WORK INSTRUCTIONS: Every entry below needs to be printed again exactly, with its pictures left out.

INFORMATION PROVIDED:

**********

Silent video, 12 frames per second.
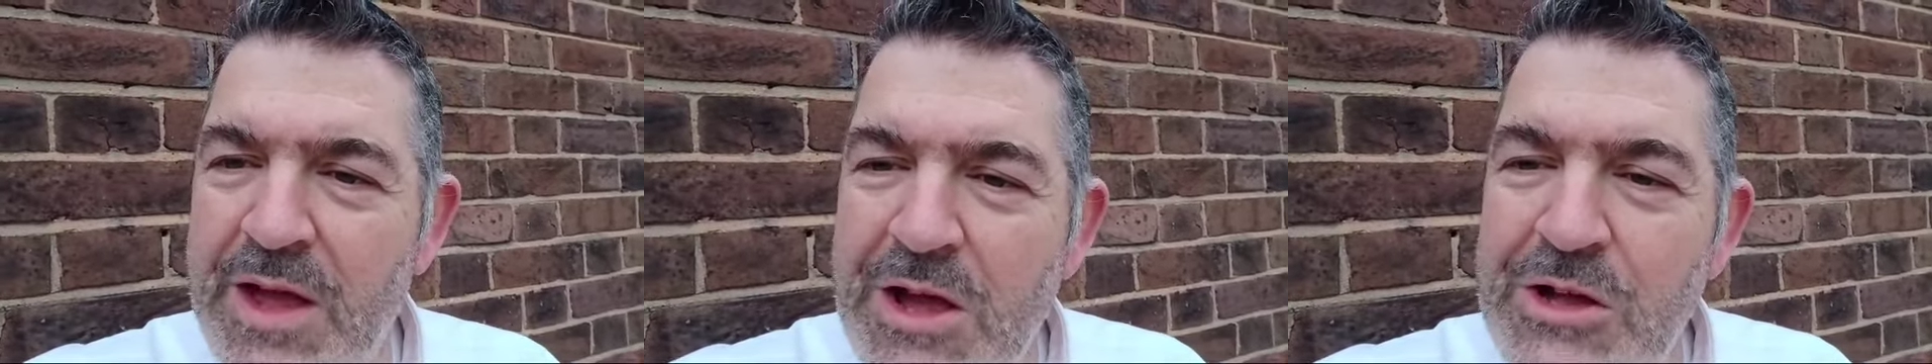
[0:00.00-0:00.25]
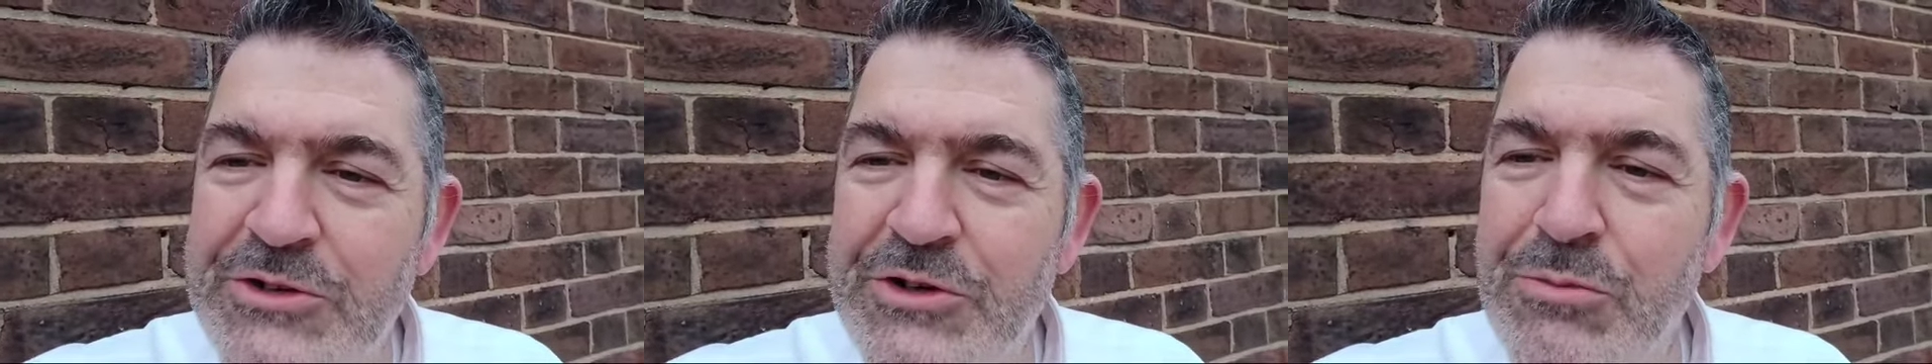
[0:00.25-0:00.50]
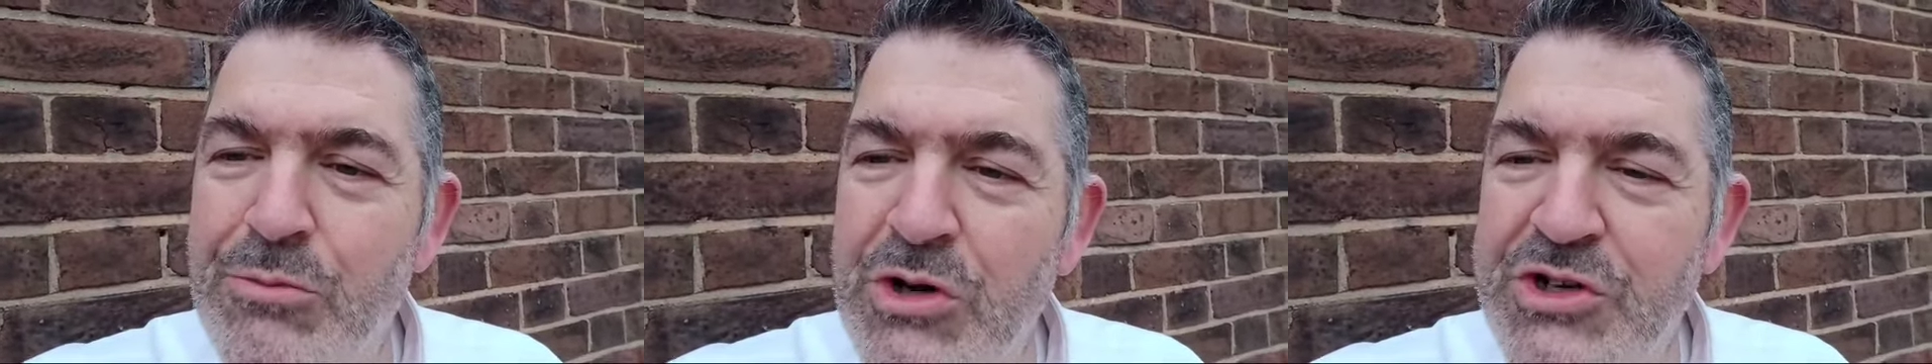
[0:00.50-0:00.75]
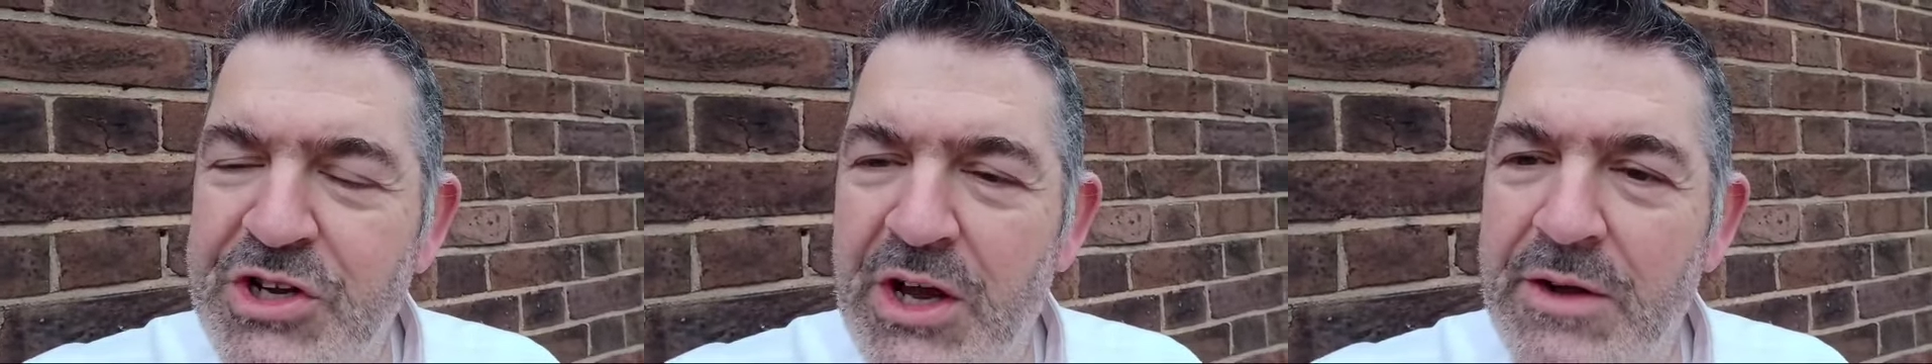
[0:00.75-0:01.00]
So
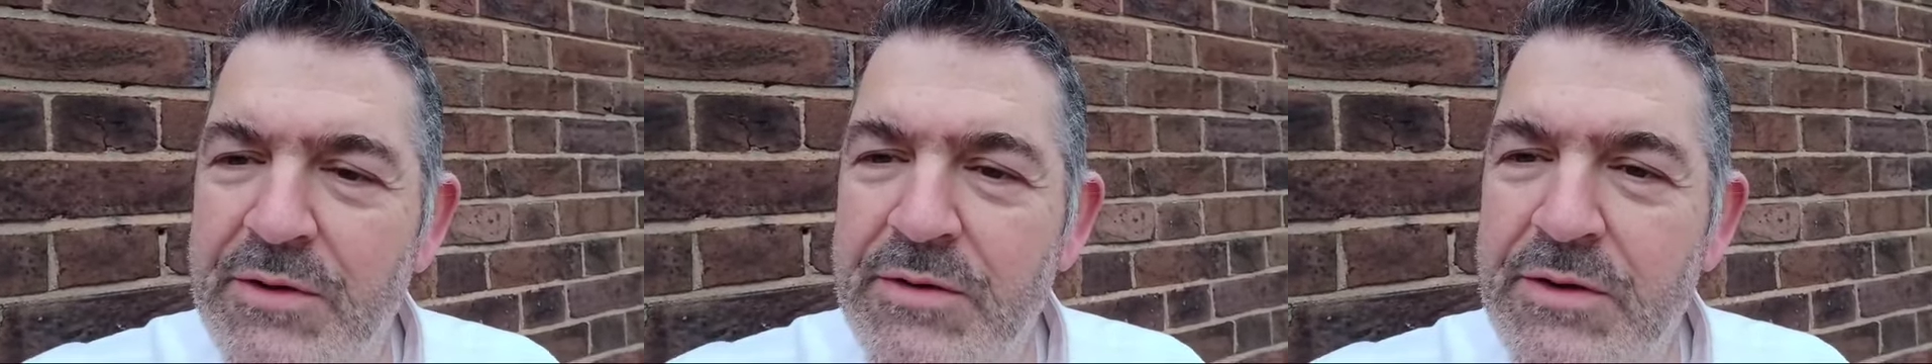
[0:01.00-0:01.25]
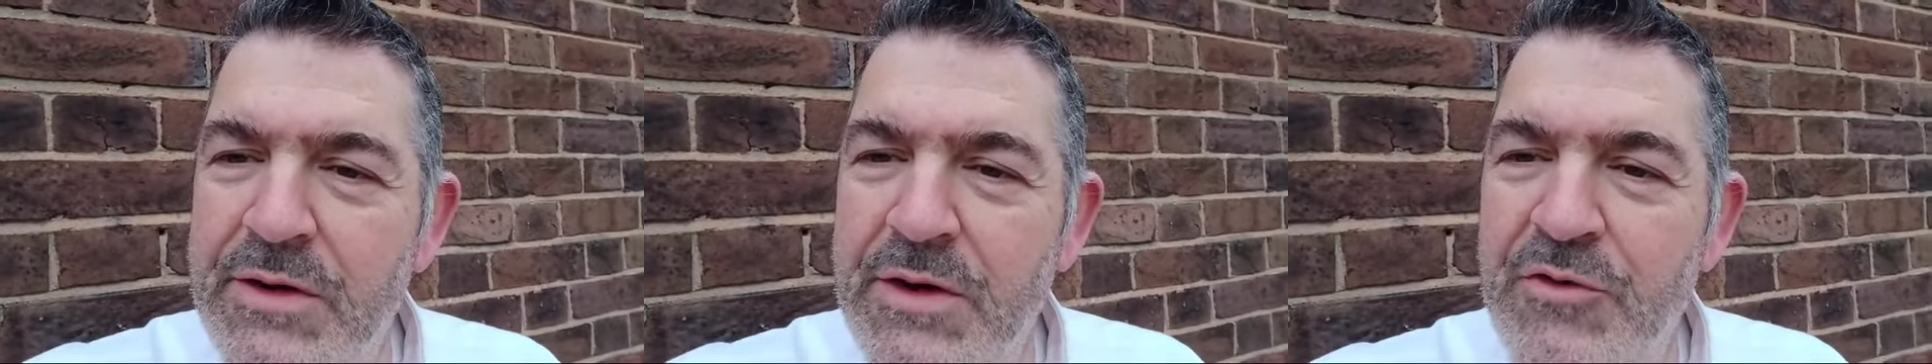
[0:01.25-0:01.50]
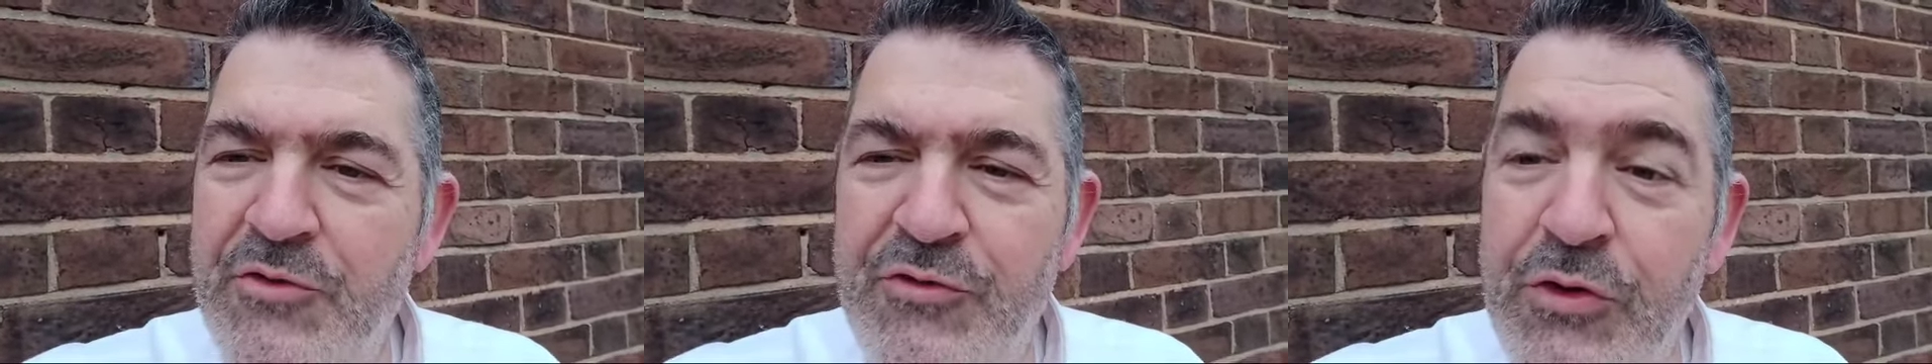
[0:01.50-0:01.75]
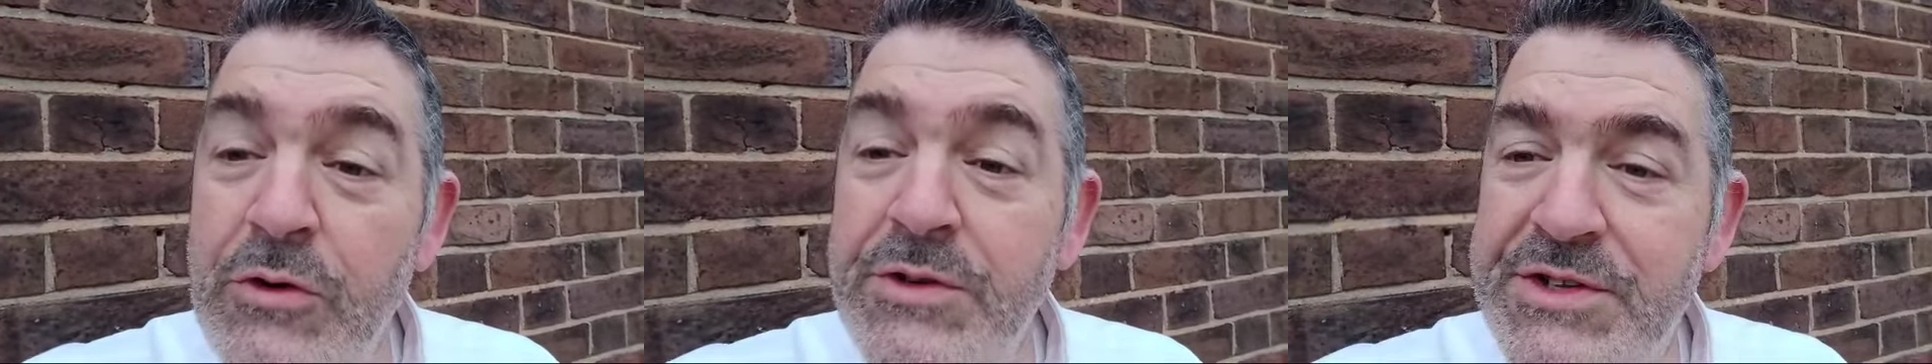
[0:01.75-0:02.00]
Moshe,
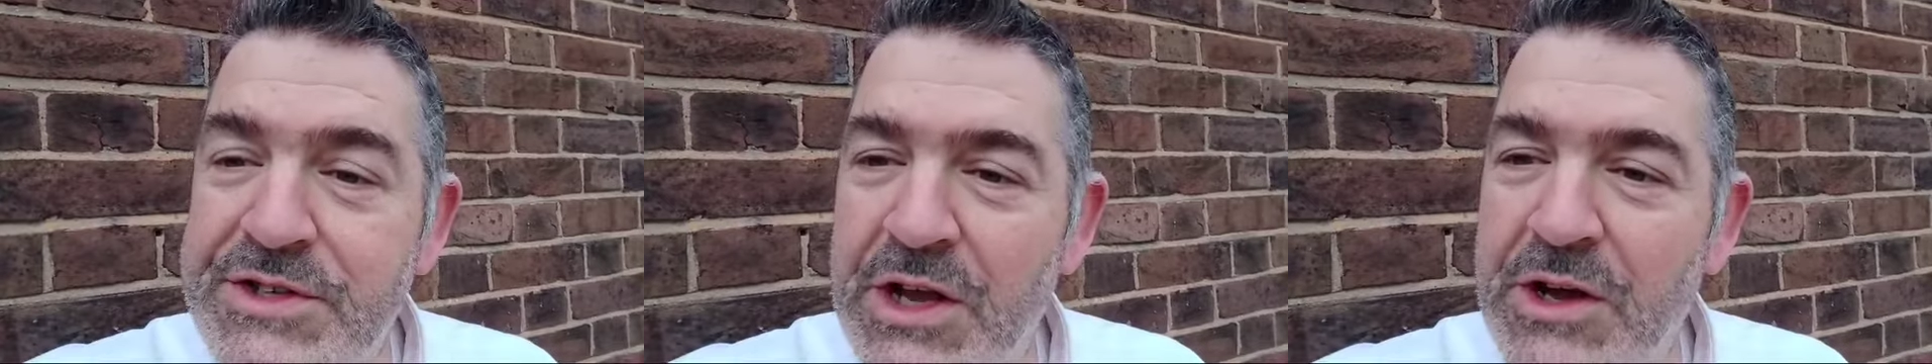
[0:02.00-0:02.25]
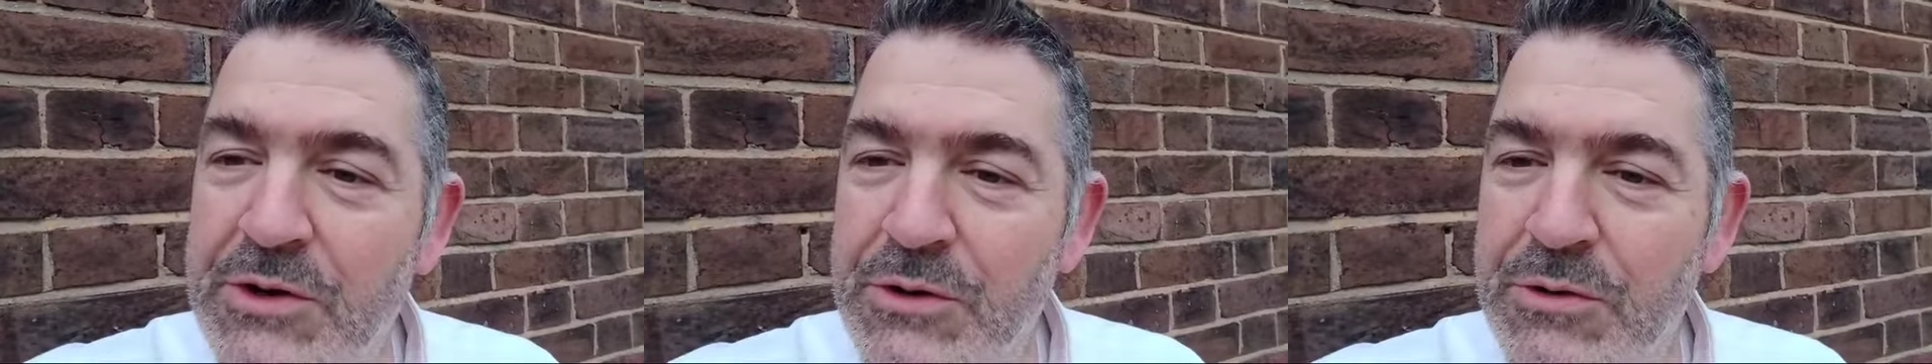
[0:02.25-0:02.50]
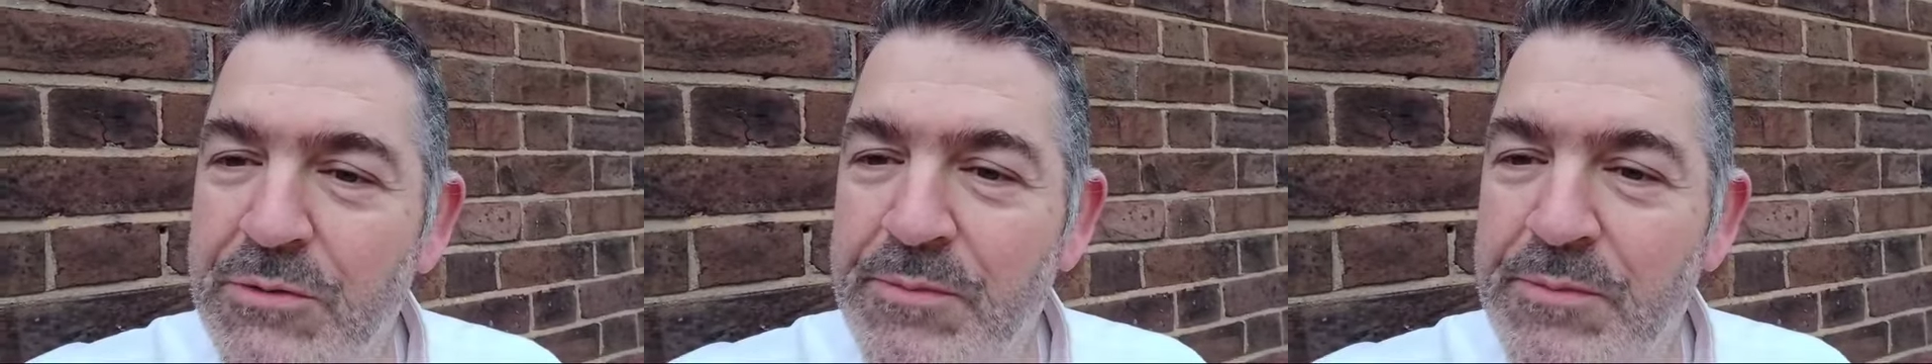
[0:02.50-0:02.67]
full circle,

**********

OUTPUT:
Silent video, 12 frames per second.
[0:00.00-0:00.25]
[0:00.25-0:00.50]
[0:00.50-0:00.75]
[0:00.75-0:01.00]
So
[0:01.00-0:01.25]
[0:01.25-0:01.50]
[0:01.50-0:01.75]
[0:01.75-0:02.00]
Moshe,
[0:02.00-0:02.25]
[0:02.25-0:02.50]
[0:02.50-0:02.67]
full circle,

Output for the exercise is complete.